I'm building hanging closet doors for my son's room using frame/panel construction. The panel is 1/2" cherry plywood and the frame is 3/4" thick. I think I've seriously undersized the tenon which is just over an inch in length. If that's the case, can you suggest anyway to shore up the joinery (dowels?) or do I just cut bait and start from scratch ?


----------



## RichT (Oct 14, 2016)

I don't think the tenon length is a problem, but the panel should have been back-cut so the grooves in the rails and stiles would be 1/4". I think you have too little thickness left in the stile due to the 1/2" groove. You'd also have a more standard-looking 1/4" reveal in the frame.


----------



## WoodenDreams (Aug 23, 2018)

Is this a barn style sliding door or a pocket door sliding into the wall. Is there room to add a 1/8" or 1/4" thick corner piece that will act as accent trim and over laps the joint to give added strength. I don't think you have to redo it. I think the door will hang fine. I think the problem that may occur is when someone pushes out on the door over time.


----------



## mabaza (Jul 15, 2014)

WoodenBeams: these are barn door style doors so I'm free to add corner bracing.

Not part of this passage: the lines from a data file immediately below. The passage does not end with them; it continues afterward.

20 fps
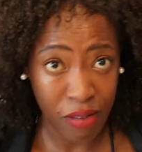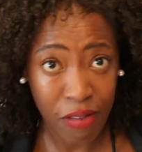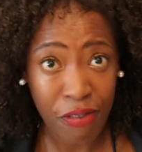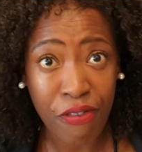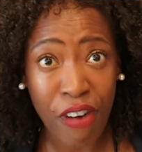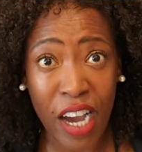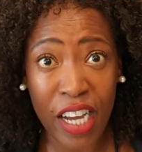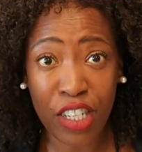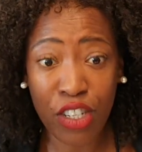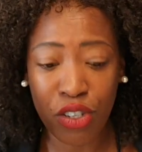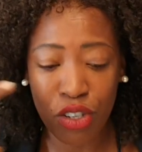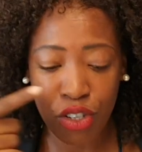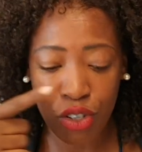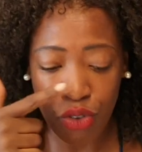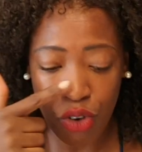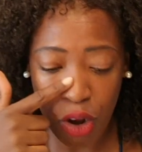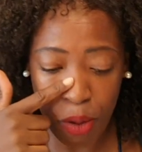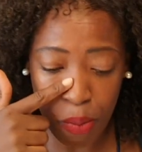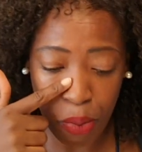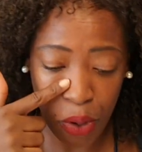Find your
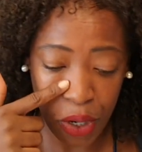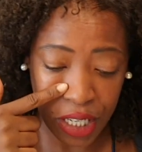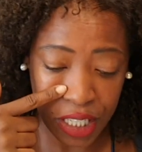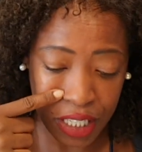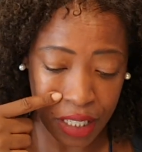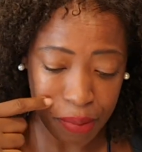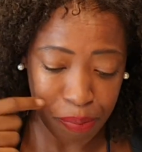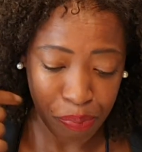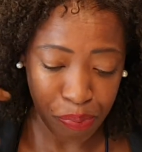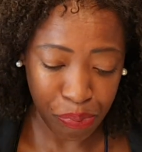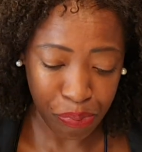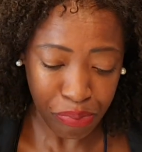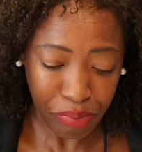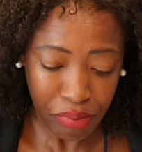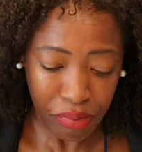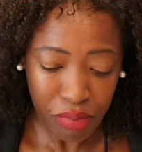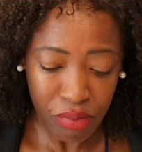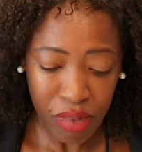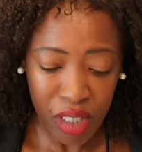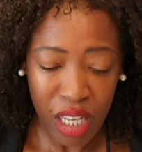strong points.
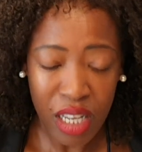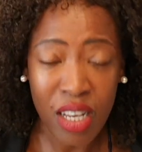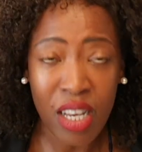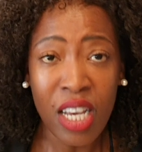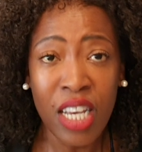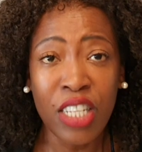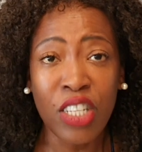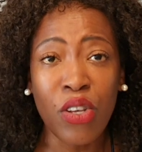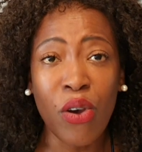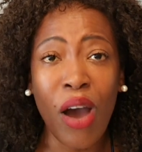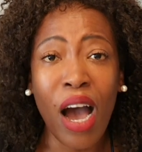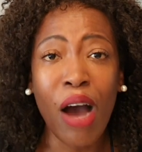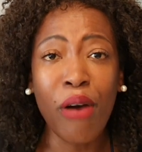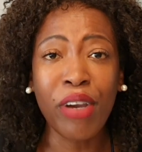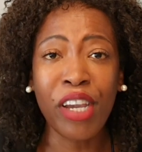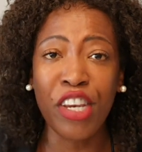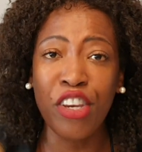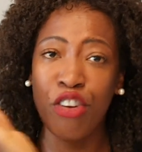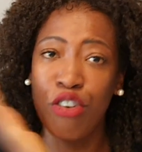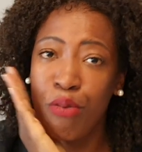So how
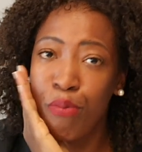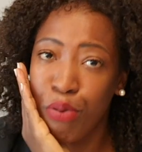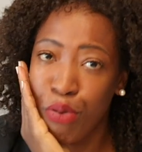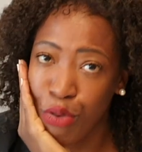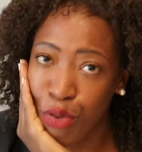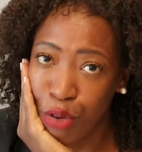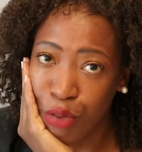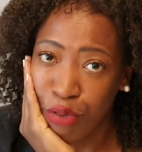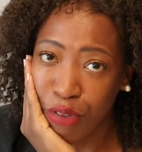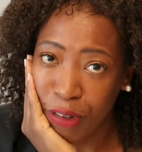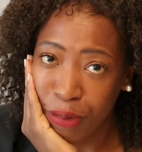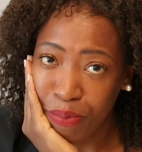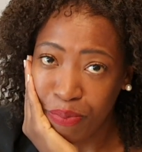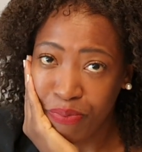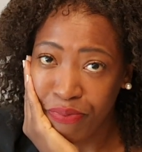can you improve?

Rich: will there be structural issues caused by the excessively wide stile groves?


----------



## RichT (Oct 14, 2016)

> Rich: will there be structural issues caused by the excessively wide stile groves?
> 
> - mabaza


Since the doors will be hanging, I wouldn't worry about it. There won't be any torsional stress on the joint. I really think you're fine without any further reinforcement. Assuming it's glued properly, that 1" tenon will do the job.


----------



## bondogaposis (Dec 18, 2011)

Since the panel is plywood you can glue the panel into the frame this will add a great deal of rigidity and strength, I don't see a problem.


----------



## pottz (Sep 15, 2015)

as rich said i wouldn't worry about it either,little joint stress on a hanging door.


----------



## mabaza (Jul 15, 2014)

Thanks all!!


----------